Las Vegas Sun

March 28, 2024

Runners wed, memorialize loved ones during Las Vegas marathon festivities

2018 Rock 'n' Roll Las Vegas Marathon

Joe Buglewicz/Las Vegas News Bureau

Brett and Julie Schneider of Montana cross the finish line during the Rock ‘n’ Roll Las Vegas Marathon. Over 50,000 runners packed the streets for the event.

2018 Toyota Rock 'n' Roll Las Vegas Marathon

Runners make their way up Las Vegas Boulevard during the Rock 'n' Roll Las Vegas Marathon. Over 50,000 runners packed the streets for the event. Launch slideshow »

Los Angeles-area police officer Anna Perkins was dressed in full uniform Sunday afternoon, carrying a 3-by-5-foot American flag hanging from a 6-foot pole. But instead of patrolling the streets of Bellflower, Perkins was running alongside four other area officers over 13 miles on Las Vegas Boulevard.

“It’s a unique event in a one-of-a-kind setting,” Perkins said minutes before running the half-marathon portion of the annual Rock 'n' Roll Las Vegas Marathon event. “Once we started running this, we wanted to do it every year.”

The California officers were among 40,000 runners over the weekend who took to the Strip and parts of downtown Las Vegas for the annual event’s 1 mile, 5 kilometer, 10 kilometer, and half and full marathon races. Runners from 85 countries were represented in the race, as well as participants from all 50 United States.

Perkins, running for the third straight year, wore a special patch on her tan-color uniform. Pinned on her back, a laminated sign commemorated the 12 victims of a shooting at a bar last week in the Los Angeles suburb of Thousand Oaks.

She wasn’t the only person running with a cause.

More than 100 couples participated in the event’s “run-thru weddings,” a roped-off area on the north end of the Strip where runners of the half and full marathons who applied in advance had their vows read and were issued post-race certificates commemorating new marriages.

An additional few hundred runners wore customized marathon bibs commemorating deceased loved ones.

Tom Alig grew up playing sports before becoming a businessman, husband and father.
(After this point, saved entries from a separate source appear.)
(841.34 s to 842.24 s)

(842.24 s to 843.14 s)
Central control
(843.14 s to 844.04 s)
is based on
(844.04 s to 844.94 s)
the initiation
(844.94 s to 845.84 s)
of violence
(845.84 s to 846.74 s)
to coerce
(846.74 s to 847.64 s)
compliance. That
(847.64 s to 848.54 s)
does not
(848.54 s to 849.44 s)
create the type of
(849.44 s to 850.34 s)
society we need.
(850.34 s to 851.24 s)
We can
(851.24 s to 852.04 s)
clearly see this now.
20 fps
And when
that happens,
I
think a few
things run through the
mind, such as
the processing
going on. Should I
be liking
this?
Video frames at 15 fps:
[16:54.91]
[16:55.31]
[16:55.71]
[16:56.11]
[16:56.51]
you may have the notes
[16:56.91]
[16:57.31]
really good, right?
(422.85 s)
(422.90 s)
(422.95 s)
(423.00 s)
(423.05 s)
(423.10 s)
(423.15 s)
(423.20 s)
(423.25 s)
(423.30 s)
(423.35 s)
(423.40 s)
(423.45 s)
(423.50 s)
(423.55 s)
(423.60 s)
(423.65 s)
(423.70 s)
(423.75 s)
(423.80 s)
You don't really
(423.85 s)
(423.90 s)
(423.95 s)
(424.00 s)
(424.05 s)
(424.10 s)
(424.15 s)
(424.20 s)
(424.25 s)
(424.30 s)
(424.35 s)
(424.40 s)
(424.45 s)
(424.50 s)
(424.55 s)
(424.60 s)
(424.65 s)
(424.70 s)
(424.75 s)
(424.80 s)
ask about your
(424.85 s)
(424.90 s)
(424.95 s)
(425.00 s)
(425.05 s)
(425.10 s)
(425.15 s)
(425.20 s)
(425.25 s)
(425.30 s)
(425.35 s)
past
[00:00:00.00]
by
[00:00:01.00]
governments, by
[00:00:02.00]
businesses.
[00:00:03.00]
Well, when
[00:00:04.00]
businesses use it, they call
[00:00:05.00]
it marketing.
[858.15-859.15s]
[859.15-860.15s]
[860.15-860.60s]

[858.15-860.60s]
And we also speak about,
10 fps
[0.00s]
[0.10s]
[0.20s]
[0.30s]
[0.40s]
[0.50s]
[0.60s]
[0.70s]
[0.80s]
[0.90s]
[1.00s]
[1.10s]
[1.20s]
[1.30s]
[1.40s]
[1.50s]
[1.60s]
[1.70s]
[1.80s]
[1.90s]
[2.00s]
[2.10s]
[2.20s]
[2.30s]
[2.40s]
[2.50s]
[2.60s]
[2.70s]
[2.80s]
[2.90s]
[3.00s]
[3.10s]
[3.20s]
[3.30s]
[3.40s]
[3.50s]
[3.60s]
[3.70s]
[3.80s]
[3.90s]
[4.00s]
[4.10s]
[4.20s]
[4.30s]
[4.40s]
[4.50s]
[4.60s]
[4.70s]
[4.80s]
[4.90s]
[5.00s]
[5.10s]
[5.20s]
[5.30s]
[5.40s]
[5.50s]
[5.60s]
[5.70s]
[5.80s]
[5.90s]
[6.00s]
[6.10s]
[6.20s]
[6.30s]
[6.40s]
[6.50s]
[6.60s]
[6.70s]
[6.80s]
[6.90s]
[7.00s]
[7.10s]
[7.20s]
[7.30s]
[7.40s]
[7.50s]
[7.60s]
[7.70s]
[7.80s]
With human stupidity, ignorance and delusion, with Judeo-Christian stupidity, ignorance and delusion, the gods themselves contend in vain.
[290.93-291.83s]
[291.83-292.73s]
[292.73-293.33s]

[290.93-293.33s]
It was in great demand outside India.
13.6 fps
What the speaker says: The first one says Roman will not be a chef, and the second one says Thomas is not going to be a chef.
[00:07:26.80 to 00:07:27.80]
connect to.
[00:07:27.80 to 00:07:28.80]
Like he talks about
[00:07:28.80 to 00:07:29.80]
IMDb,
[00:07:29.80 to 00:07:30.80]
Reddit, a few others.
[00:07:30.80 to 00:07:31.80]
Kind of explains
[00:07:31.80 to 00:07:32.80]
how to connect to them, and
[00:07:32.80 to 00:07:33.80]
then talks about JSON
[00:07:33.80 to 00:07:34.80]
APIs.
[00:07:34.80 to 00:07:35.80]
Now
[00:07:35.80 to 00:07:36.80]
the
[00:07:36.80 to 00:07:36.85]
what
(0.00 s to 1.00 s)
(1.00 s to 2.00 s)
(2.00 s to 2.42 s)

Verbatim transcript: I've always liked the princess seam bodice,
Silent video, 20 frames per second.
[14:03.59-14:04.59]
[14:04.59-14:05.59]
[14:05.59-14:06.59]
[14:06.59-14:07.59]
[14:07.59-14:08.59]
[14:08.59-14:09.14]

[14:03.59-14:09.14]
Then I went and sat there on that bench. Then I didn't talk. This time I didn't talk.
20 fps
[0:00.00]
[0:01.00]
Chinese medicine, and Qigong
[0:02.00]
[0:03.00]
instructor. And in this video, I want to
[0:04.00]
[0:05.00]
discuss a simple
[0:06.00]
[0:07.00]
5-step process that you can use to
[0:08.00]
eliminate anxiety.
Injuries in his 40s hampered his ability to exercise at the level he was accustomed to, and he began drinking to reach the highs that exercise once gave him. After becoming an alcoholic, losing his family and ending up homeless, Alig, now 54, this year became a part of the Las Vegas Rescue Mission’s half-marathon training program.

On Sunday, he crossed the finish line after what he described a “joyous” two-hour, 30-minute run.

“I’m emotional just being back out here,” he said. “It has helped me change my life.”